Una denuncia-querela contro il sindaco di Cantù (Como) per le «offese alla città di Napoli e ai napoletani tramite Facebook», è stata depositata alla Procura di Nola da due avvocati residenti a Pomigliano d’Arco, “per cercare di rimediare al palese oltraggio a tutta la popolazione partenopea da parte del primo cittadino lombardo”.

I due legali – Giuseppe Gragnaniello, penalista del foro di Napoli, e Antonio Rea, civilista del foro di Nola – si dicono, infatti, «offesi per i post pubblicati su Facebook dal sindaco di Cantu’ Claudio Bizzozero», e hanno presentato la denuncia anche «in vece del Comune di Pomigliano d’Arco e della Città Metropolitana di Napoli, in virtù dell’azione popolare consentita dalla legge». I reati che sollevano i legali nella denuncia, vanno dalla diffamazione, alla violazione dei doveri inerenti la pubblica funzione ricoperta, ai motivi abietti e futili, il tutto aggravato dall’odio xenofobo.
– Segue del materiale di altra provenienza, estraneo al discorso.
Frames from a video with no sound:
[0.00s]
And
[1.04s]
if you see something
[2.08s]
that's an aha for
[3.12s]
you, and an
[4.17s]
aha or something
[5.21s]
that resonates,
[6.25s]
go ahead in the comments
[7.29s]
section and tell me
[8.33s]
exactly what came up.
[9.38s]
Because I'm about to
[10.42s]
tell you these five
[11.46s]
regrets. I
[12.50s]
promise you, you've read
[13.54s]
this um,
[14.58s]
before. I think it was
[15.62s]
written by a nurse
«Siamo nati a Napoli e ci sentiamo parte della cultura partenopea», ha spiegato Gragnaniello secondo il quale «la sequenza di oltraggi che Bizzozero ha pubblicato non può passare inosservata neanche alla magistratura, a cui chiediamo di procedere nei confronti di questa persona». «Non abbiamo nulla contro Cantù e la popolazione che ci vive, – spiega ancora Gragnaniello – ma siamo offesi per le parole usate da Bizzozero nei confronti di Napoli, di cui ci sentiamo parte per cultura, lingua e tradizioni».
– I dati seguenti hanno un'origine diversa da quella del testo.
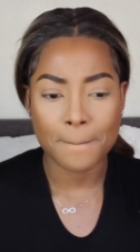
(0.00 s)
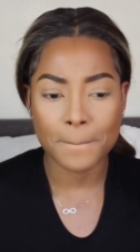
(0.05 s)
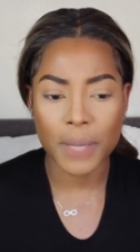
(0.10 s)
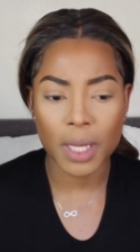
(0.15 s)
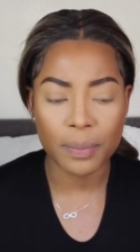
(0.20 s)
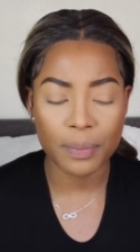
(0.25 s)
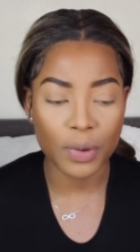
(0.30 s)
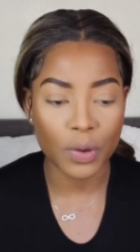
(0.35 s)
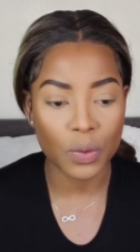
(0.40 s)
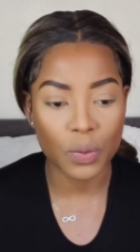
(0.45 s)

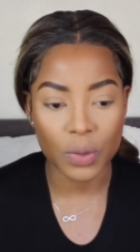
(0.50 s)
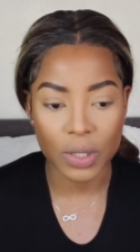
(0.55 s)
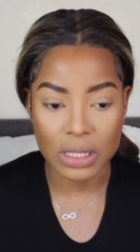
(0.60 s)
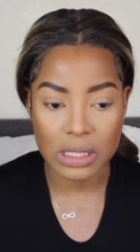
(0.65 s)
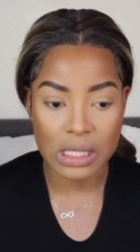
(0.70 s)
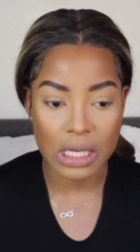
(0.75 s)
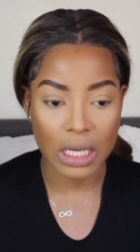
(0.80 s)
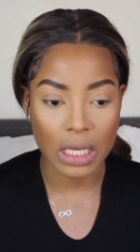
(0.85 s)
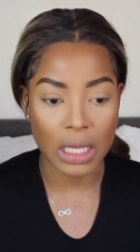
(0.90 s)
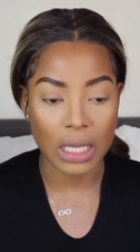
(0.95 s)
people who are
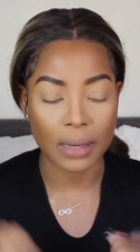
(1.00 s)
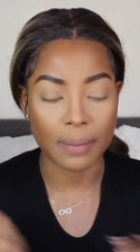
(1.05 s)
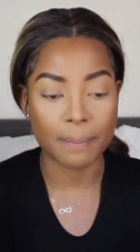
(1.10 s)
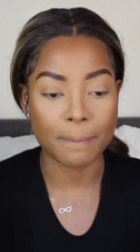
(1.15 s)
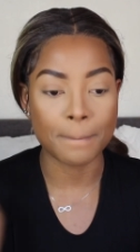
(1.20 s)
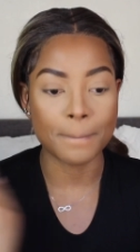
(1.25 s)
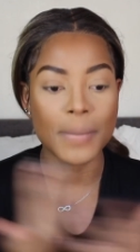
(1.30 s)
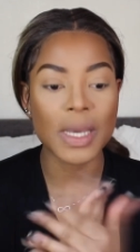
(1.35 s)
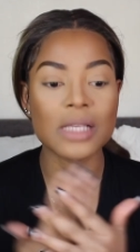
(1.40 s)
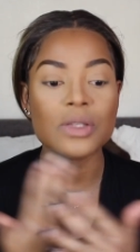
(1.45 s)

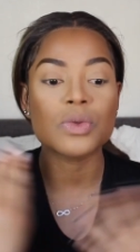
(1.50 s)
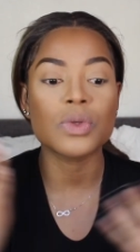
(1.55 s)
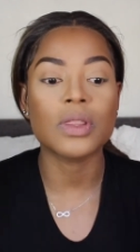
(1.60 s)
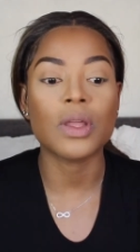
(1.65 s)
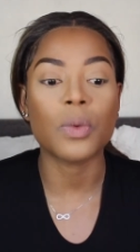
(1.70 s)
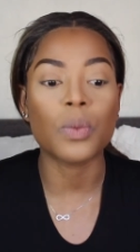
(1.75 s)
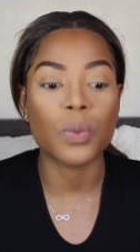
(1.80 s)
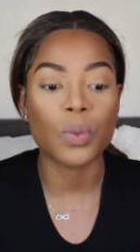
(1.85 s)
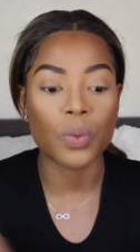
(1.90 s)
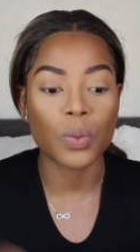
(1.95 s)
taken, mess with
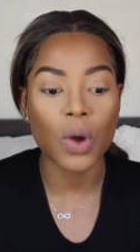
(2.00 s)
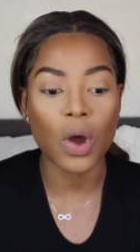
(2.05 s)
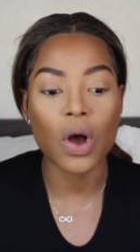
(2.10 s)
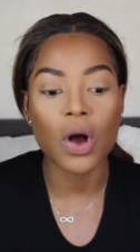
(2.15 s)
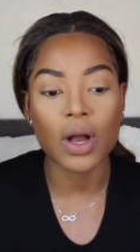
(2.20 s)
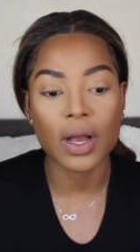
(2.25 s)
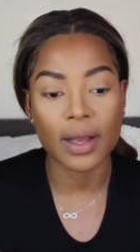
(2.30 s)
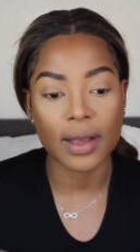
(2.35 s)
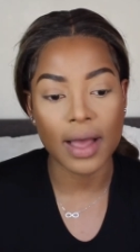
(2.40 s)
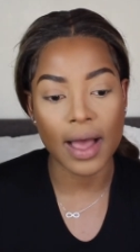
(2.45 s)
the
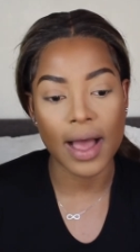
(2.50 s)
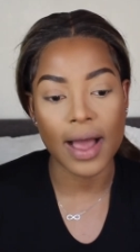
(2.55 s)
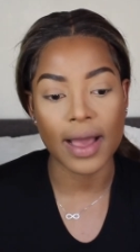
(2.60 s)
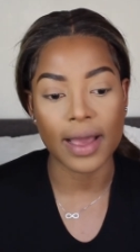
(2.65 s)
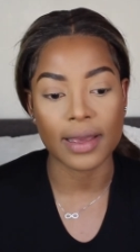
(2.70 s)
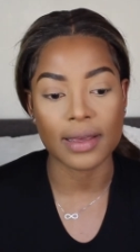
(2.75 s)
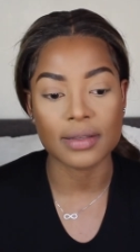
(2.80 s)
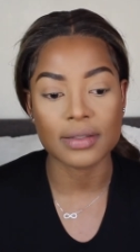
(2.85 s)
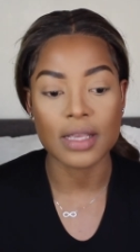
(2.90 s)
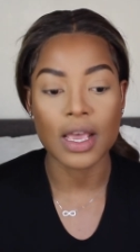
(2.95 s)
wrong
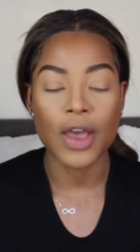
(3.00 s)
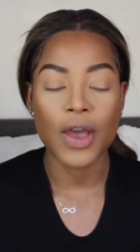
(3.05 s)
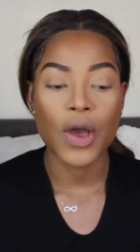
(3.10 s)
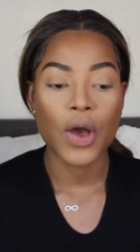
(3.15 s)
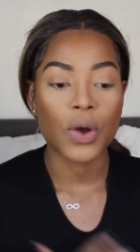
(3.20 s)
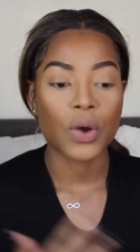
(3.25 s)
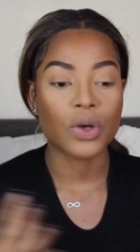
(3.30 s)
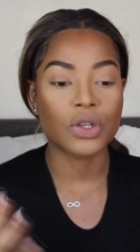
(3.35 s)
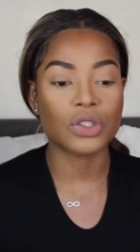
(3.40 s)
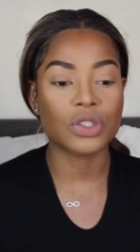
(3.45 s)
guys
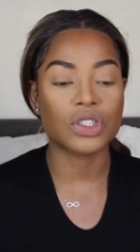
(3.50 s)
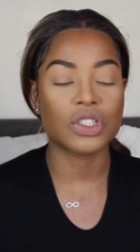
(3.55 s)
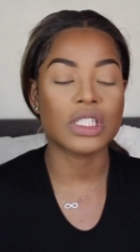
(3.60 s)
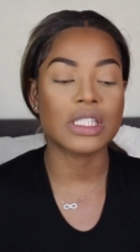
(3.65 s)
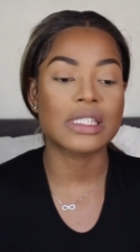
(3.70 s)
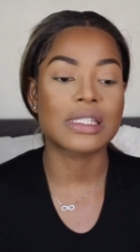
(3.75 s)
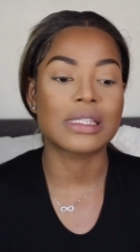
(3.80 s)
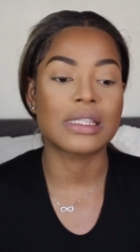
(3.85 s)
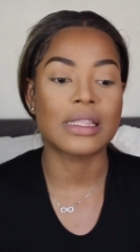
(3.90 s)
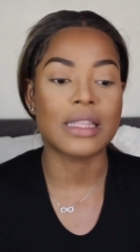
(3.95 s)
because you
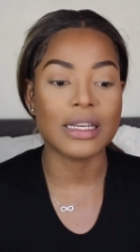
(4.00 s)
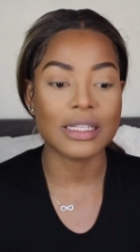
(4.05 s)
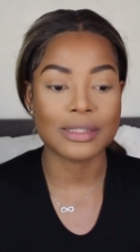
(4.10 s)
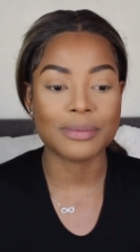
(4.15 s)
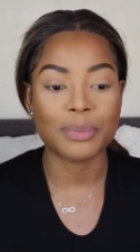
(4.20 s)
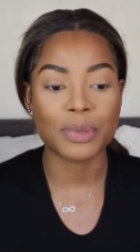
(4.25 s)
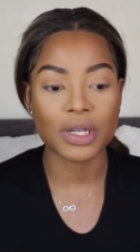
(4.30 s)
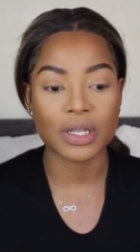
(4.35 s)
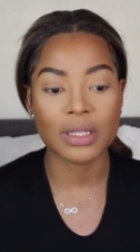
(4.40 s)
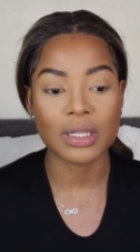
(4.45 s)
just
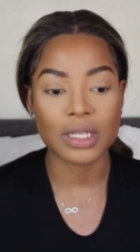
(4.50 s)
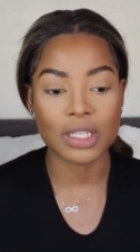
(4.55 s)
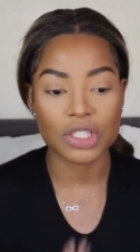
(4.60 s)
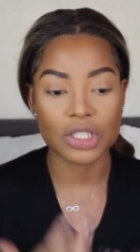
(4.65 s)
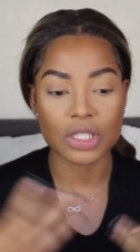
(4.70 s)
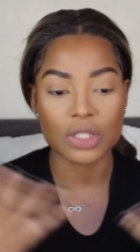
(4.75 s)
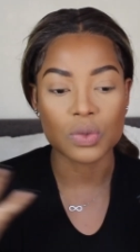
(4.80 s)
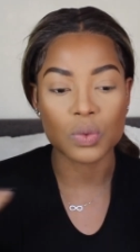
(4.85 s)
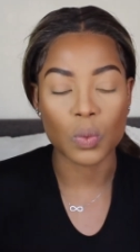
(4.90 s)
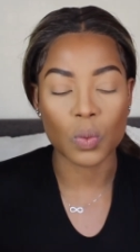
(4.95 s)
desperately
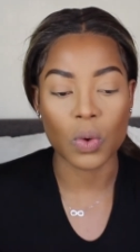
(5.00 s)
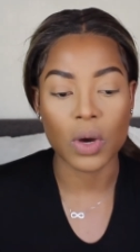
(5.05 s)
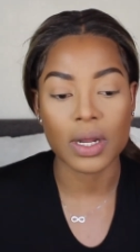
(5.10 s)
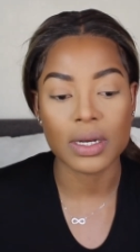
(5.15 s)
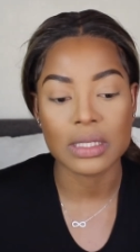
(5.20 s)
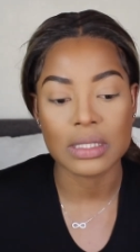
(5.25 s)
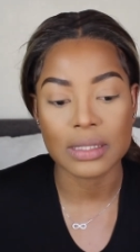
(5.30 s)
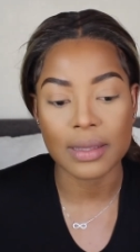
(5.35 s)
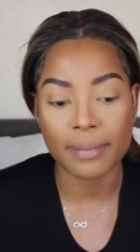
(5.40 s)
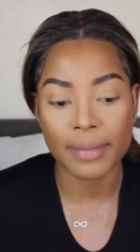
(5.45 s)
just
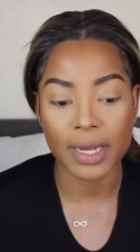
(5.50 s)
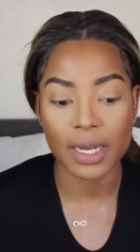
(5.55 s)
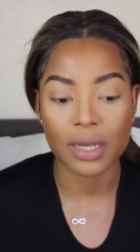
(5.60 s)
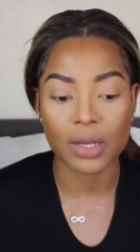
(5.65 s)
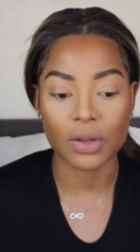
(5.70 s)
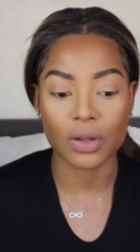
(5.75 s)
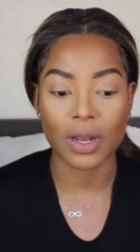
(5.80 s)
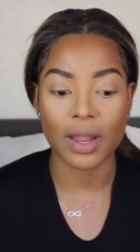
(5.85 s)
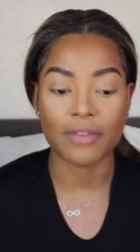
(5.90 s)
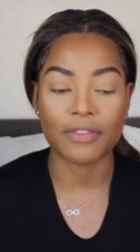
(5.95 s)
want somebody
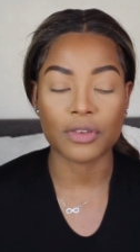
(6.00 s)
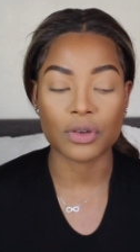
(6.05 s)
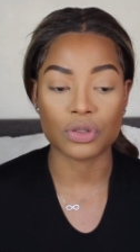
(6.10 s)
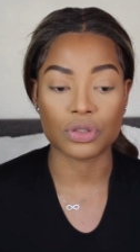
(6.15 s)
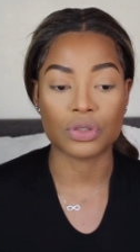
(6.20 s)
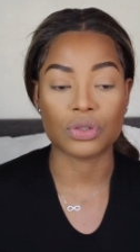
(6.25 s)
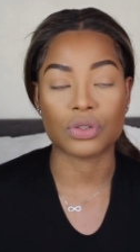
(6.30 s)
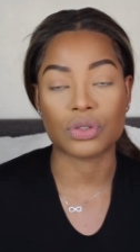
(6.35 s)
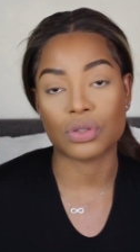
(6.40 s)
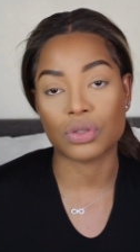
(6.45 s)
in your life
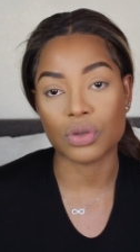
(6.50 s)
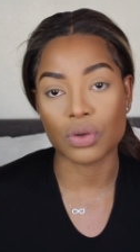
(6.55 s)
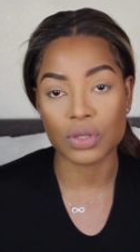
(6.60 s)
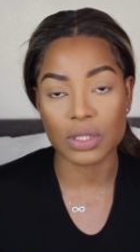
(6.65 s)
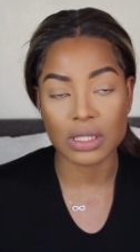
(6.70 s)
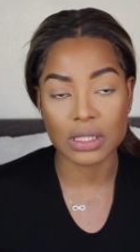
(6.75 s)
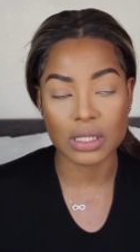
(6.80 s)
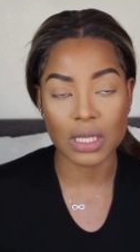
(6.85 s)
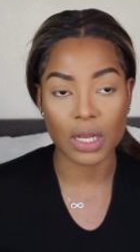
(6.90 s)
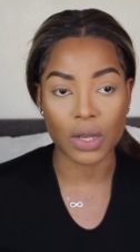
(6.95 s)
because you're so
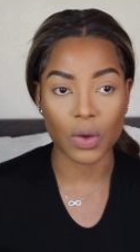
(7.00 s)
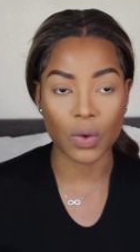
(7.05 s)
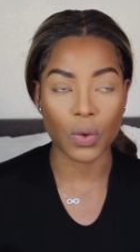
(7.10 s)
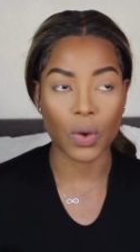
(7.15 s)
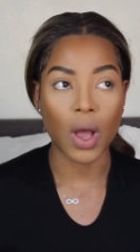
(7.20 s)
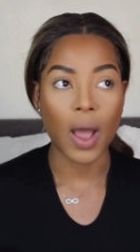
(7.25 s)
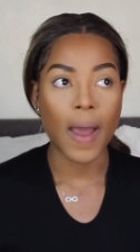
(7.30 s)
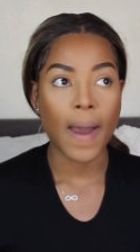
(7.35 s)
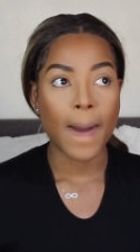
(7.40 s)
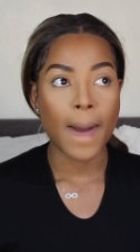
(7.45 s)
single.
Nella querela, i due legali sottolineano che le dichiarazioni del sindaco di Cantù, che aveva definito il capoluogo campano, “una città sporca, inquinata, criminale, mafiosa, corrotta, degradata, clientelare, parassitaria e incivile”, «appaiono trasudare – spiegano Rea e Gragnaniello – sicuro e chiaro livore nei confronti di Napoli e del popolo napoletano». «Tale odio palesemente serbato – si legge ancora nel documento – si rileva non solo dalla particolarmente accentuata oltraggiosità dei termini elettivamente utilizzati dal Bizzozero, ma anche dall’interminabile concatenazione delle ingiuriose aggettivazioni riferite».

Rea e Gragnaniello, quindi, sottolineano che al sindaco di Cantù sfugge «il dovere proprio di ogni primo cittadino di rapportarsi agli altri comuni col medesimo riserbo serbato per la propria cittadinanza», ricordando che «l’Italia è pur sempre una e indivisibile», e che «l’Unità è innanzitutto garantita dal rispetto istituzionale per l’altro da se, rispetto di cui il primo cittadino non può che essere garante e promotore». I due legali, infine, annunciano di riservarsi la costituzione parte civile nell’eventuale procedimento penale, e si dicono pronti ad un’azione collettiva con quanti decidessero di voler presentare analoga denuncia.